Links - The Battle Against a Reliable Truth Teller
With apologies to Colonel Jessup
Here are just two links that both directly and indirectly tie into the forever-war on prices. It is sad how people just cannot bring themselves to accept the truth that prices reveal.
As I’ve said before, I will keep linking to these to-the-rooftops posts until we finally turn the corner reversing the incredibly misguided and harmful conventional wisdom. Get ready because these have got me on a rant.
Anti-price-gouging laws (APGLs) are ignorance at best masquerading as thoughtful policy. They are flat-out stupid. Full stop. Those who espouse them when they should know better are demagogues who deserve complete derision.
If I told you the solution to the temperature being extremely, uncomfortably high was to break all the thermometers, you would rightfully dismiss me as a charlatan or moron.

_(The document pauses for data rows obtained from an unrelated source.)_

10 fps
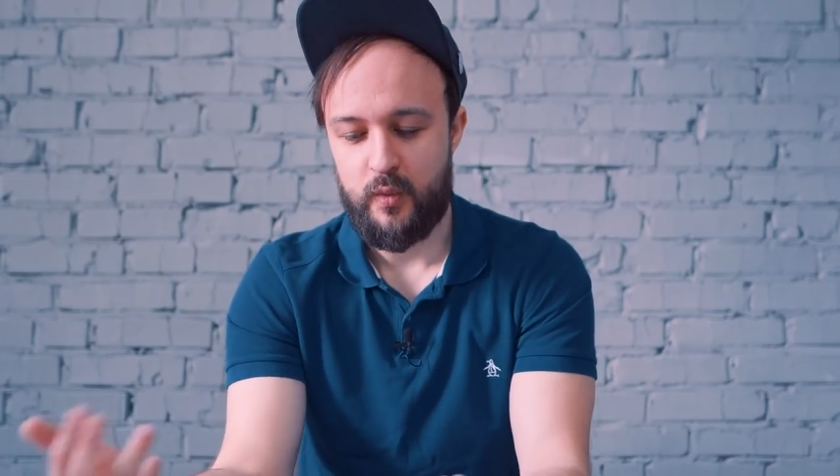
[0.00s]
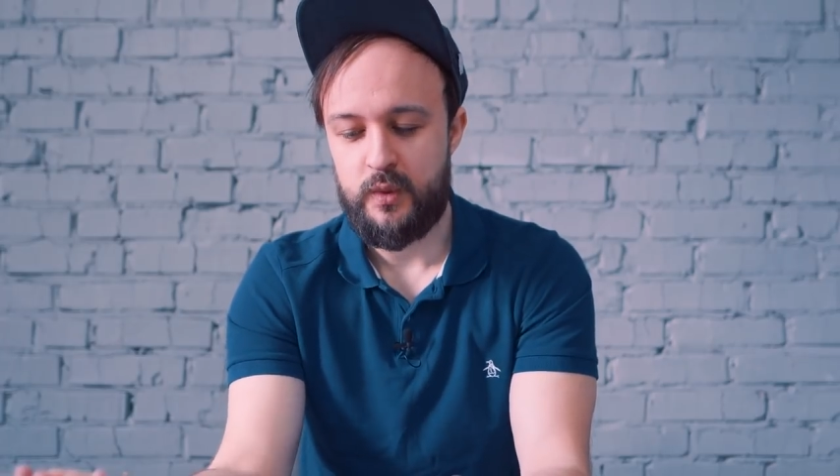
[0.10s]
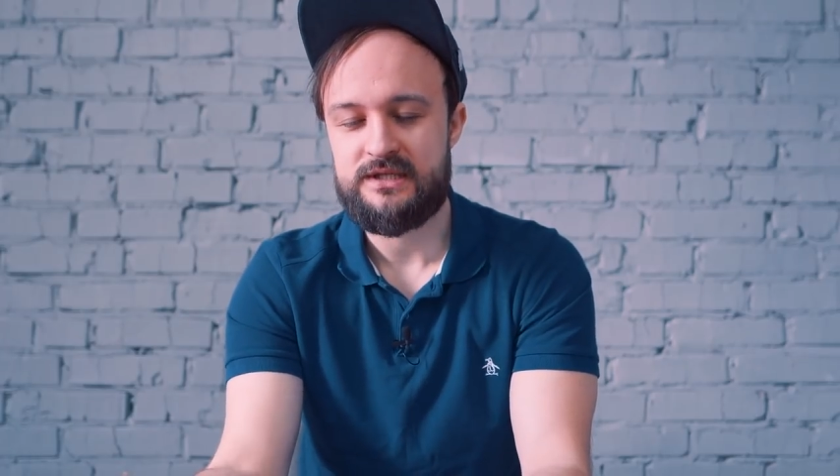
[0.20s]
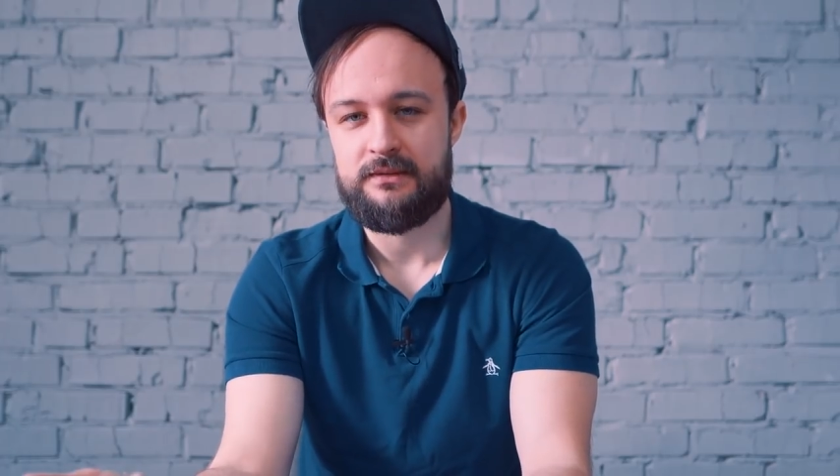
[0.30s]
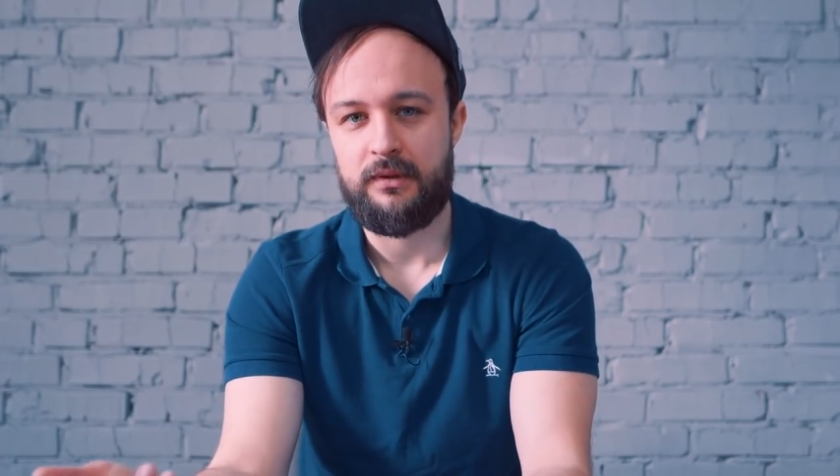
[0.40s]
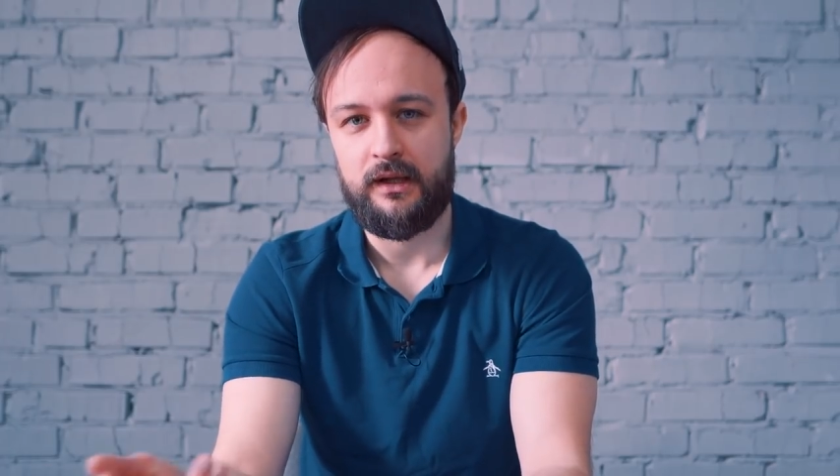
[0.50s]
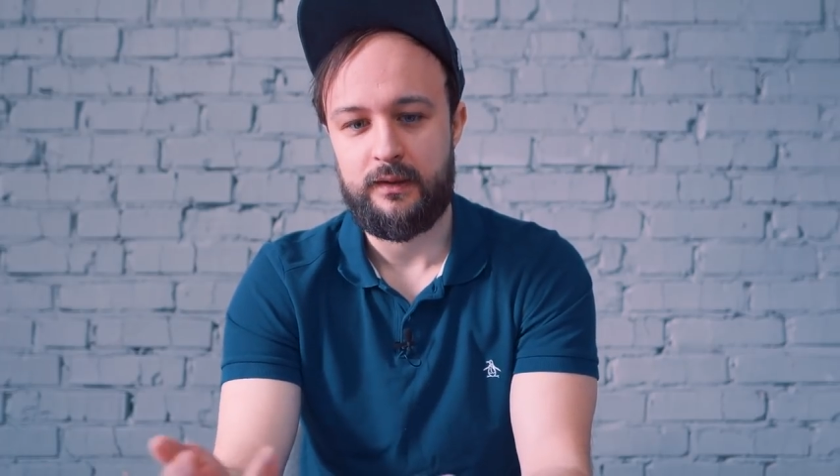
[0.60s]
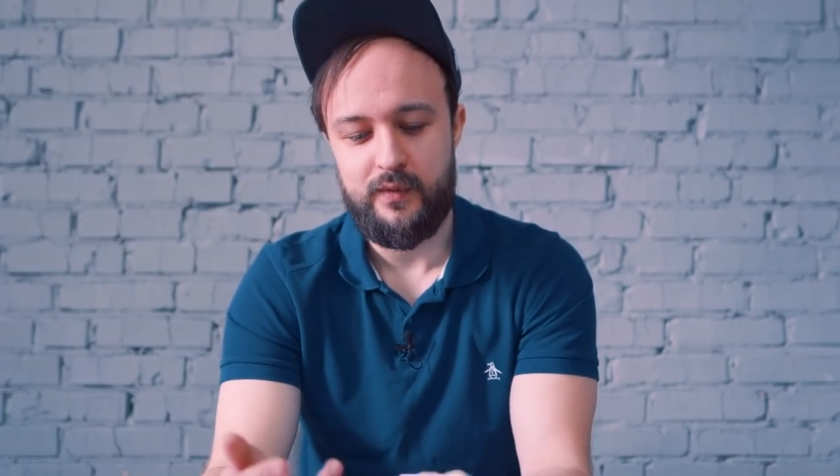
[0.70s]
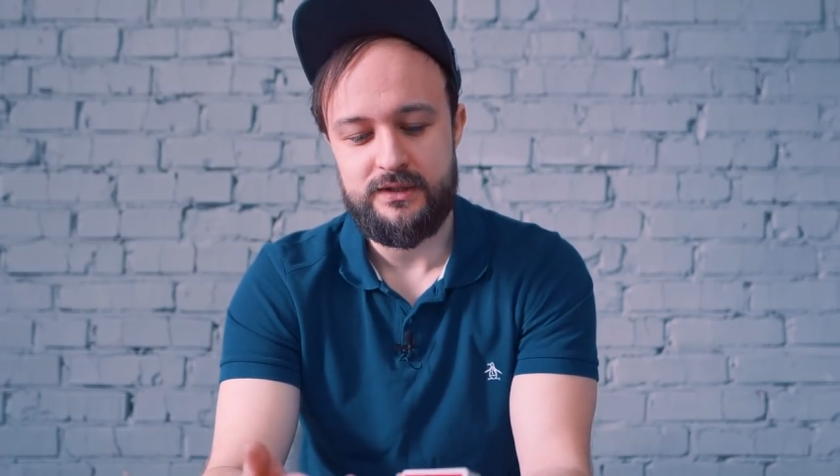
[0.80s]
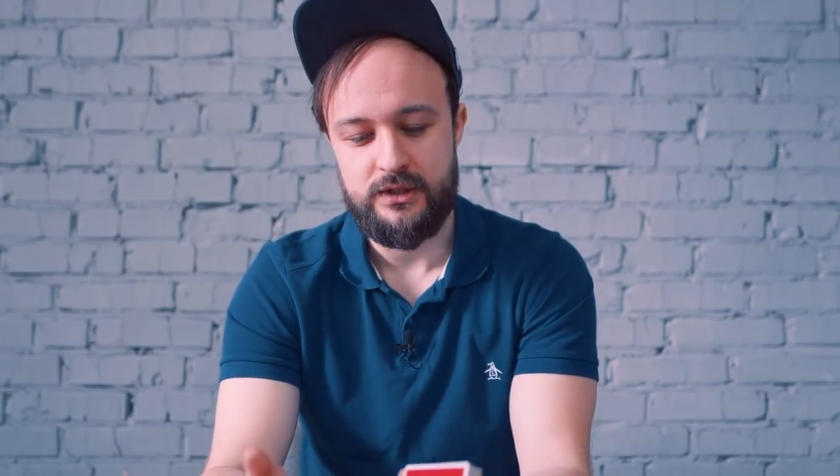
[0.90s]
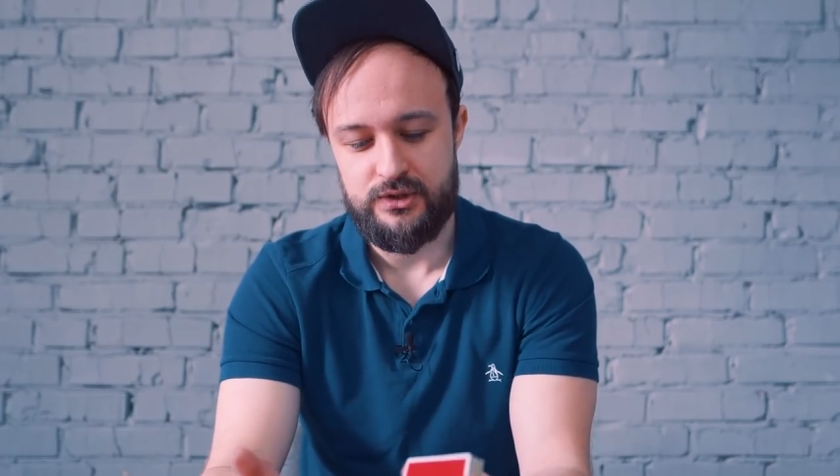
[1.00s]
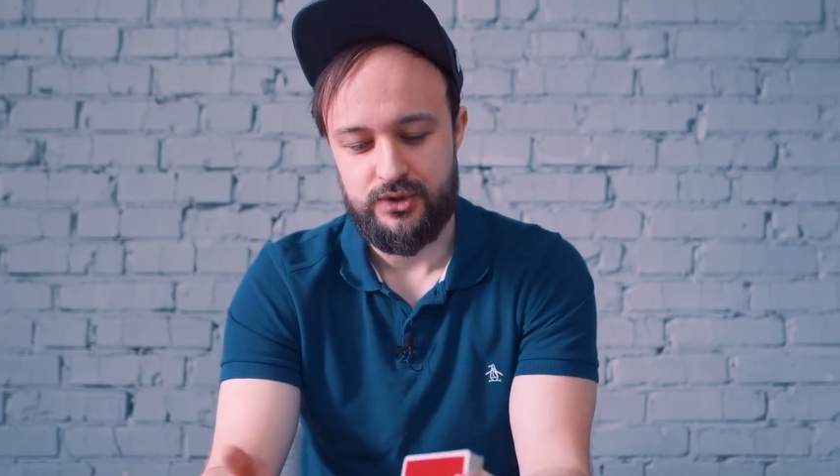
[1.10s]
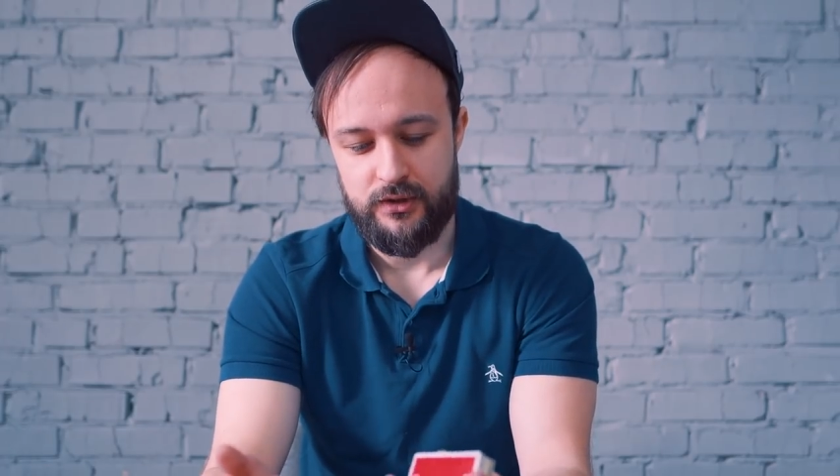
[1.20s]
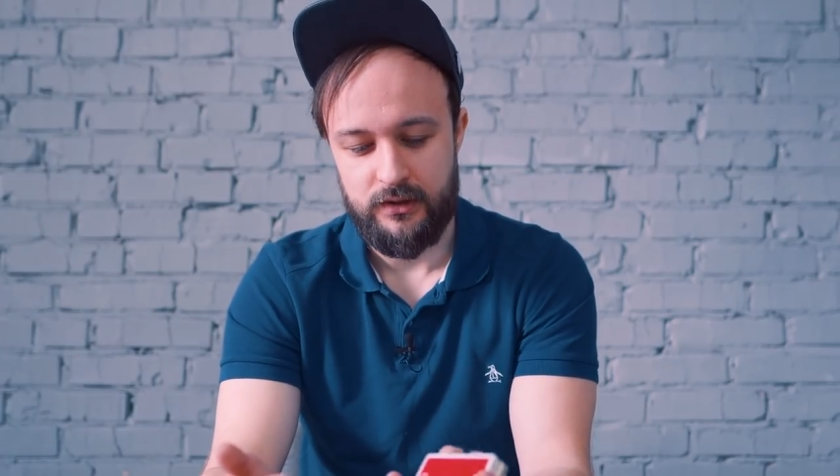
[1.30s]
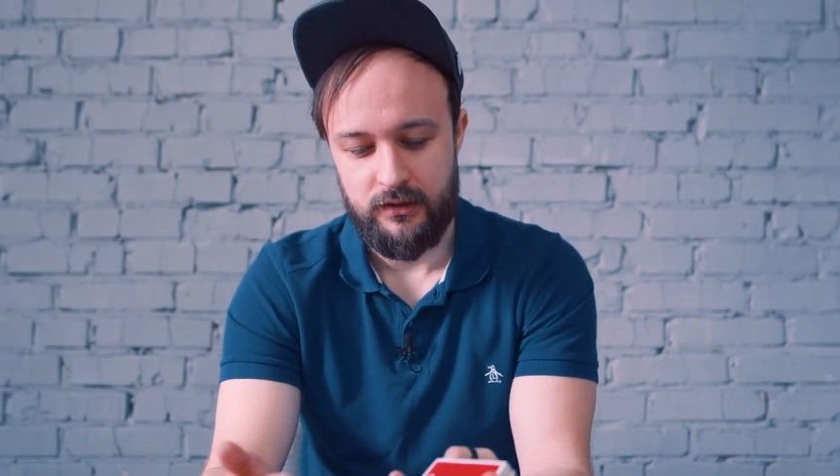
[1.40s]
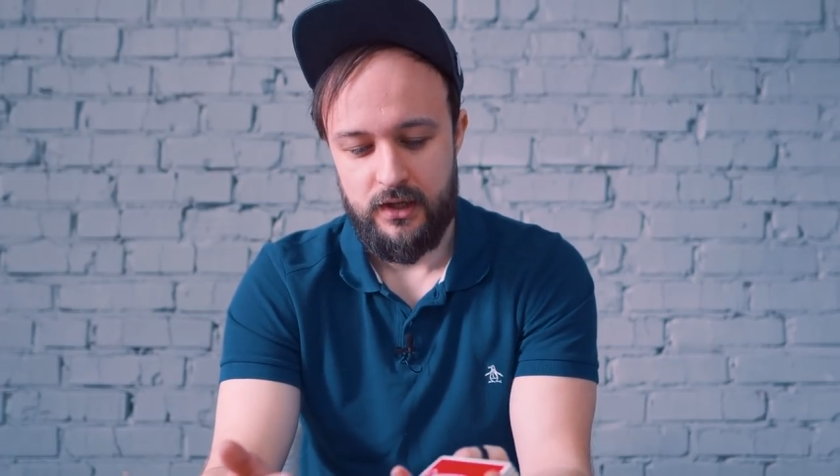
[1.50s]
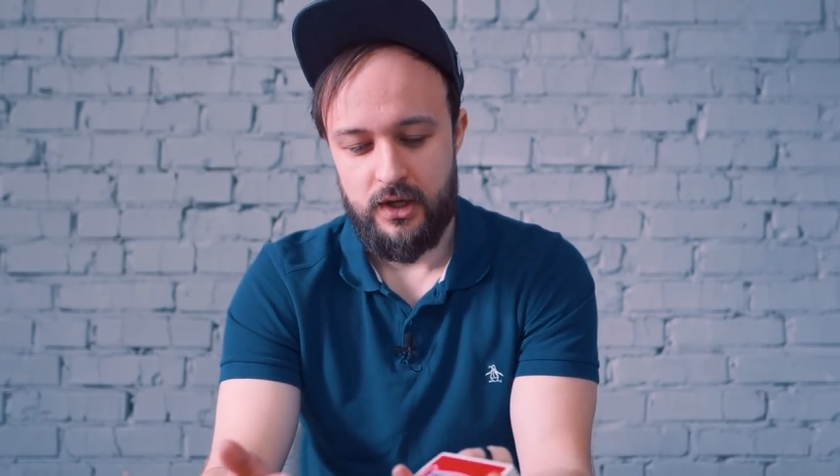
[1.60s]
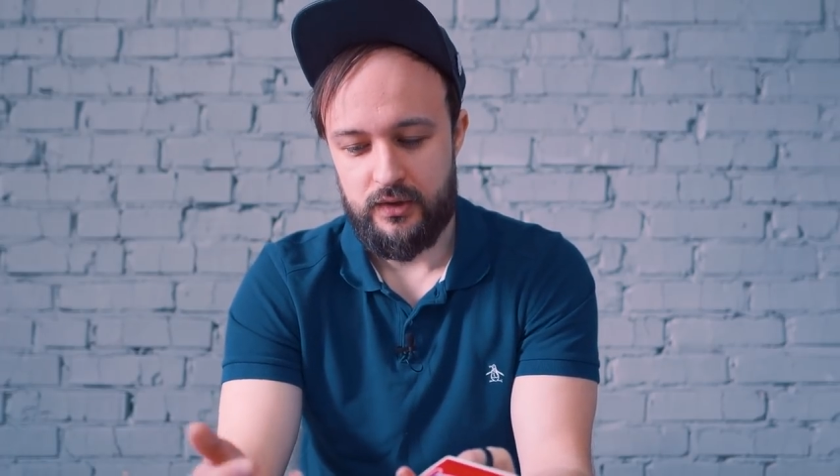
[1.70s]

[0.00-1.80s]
visible in video tutorial,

Ryan Bourne posts this excerpt from his recent book, The War on Prices. This particular piece is indicative of the entire work’s quality here honing in on anti-price-gouging. In discussing the morality of APGLs, he writes:
As economist Dwight R. Lee concludes, it’s as if we collectively demand a “magnanimous morality” of business during crises—an active sacrifice for the greater good, just as we hope someone jumps into a frozen lake to save a drowning child.

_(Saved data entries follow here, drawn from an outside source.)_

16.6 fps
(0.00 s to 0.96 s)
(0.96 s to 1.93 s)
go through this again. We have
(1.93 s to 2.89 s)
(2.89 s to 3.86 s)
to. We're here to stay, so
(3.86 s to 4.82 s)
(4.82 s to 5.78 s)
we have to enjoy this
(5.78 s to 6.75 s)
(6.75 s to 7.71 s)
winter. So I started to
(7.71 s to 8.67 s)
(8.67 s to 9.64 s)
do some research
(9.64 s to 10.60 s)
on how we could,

This sort of small group moral instinct is not invoked consistently, of course. During the spring of 2020, few accused traveling nurses earning $10,000 per week in New York, with free accommodation, car rentals, and covered travel, of “wage gouging.” Companies are treated differently.
More importantly, this instinct fails a consequentialist morality test. The disaster, and its effects on demand and supply, cannot be wished away. The question is how best to deal with it. Yes, donations of money, goods, or services, such as help providing water and tools, are welcome. But if such relief efforts were sufficient to overcome the destruction, firms wouldn’t even be able to raise prices significantly and we’d see no shortages, black markets, or rationing with APGLs.
That we do shows charity is insufficient. What’s more, only a freely operating price system, not relief agencies or charities, can coordinate action across large populations and sectors, including resolving tradeoffs over how much victims value the supply of, say, bottled water compared with plywood or medicines.
APGLs substitute emotional, absurd hope in place of rational, scientific solutions. They make problems worse hitting the most vulnerable hardest. It is the epitome of pleasantry over honesty.
And if you think I was fired up about that post, hold my beer . . .
Alex Tabarrok exploded himself in response to the UK’s new Equality Act 2010. As in all cases, read the whole thing—in this case to grasp the full extent of the insanity.
The short version is the new law demands equal pay for equal work where these are defined in a vague, catch-all way allowing a labor board to determine what it wishes.
Today, the UK would convene a labor board to rule that the tailor and the weaver must be paid equally because they DO WORK OF EQUAL VALUE. Case closed.
Labor boards will inevitably lead to the misallocation of labor, diminishing both wealth and fairness. Severe misallocation may lead to further intervention, in the worst scenario, even to the allocation of labor by fiat. Politicization breeds division, rent-seeking, and a stagnant, unpleasant society.
More generally, it pains me that there is no recognition that the market is a discovery procedure, including the discovery of the value of different skills and people’s preferences over different jobs. No recognition that the market harnesses tacit knowledge and knowledge of particular circumstances of time and place–knowledge that is difficult to quantify, communicate, or communicate in a timely manner–and that “society’s economic problems are primarily related to adapting quickly to changes in these circumstances.” No recognition that a price is a signal wrapped up in an incentive.
I despair when I consider that these fundamental ideas are the foundation of our liberal, global, and prosperous civilization. On economics, as on free speech, the UK has entered the great forgetting.
The utter, sheer ignorance on display by the imbeciles who support, defend, or advance this circus staggers the mind. Fueled by envy and powered by self-righteous anger at a world they cannot understand, the progress of our society is held stagnant before inevitable decline.
But for those of us who fight against this illogic bravely risking near-certain ostracism, our everyone’s wellbeing is constantly under siege. As if from Orwell and Rand combined, could there be a clearer real-world example of why Atlas shrugged?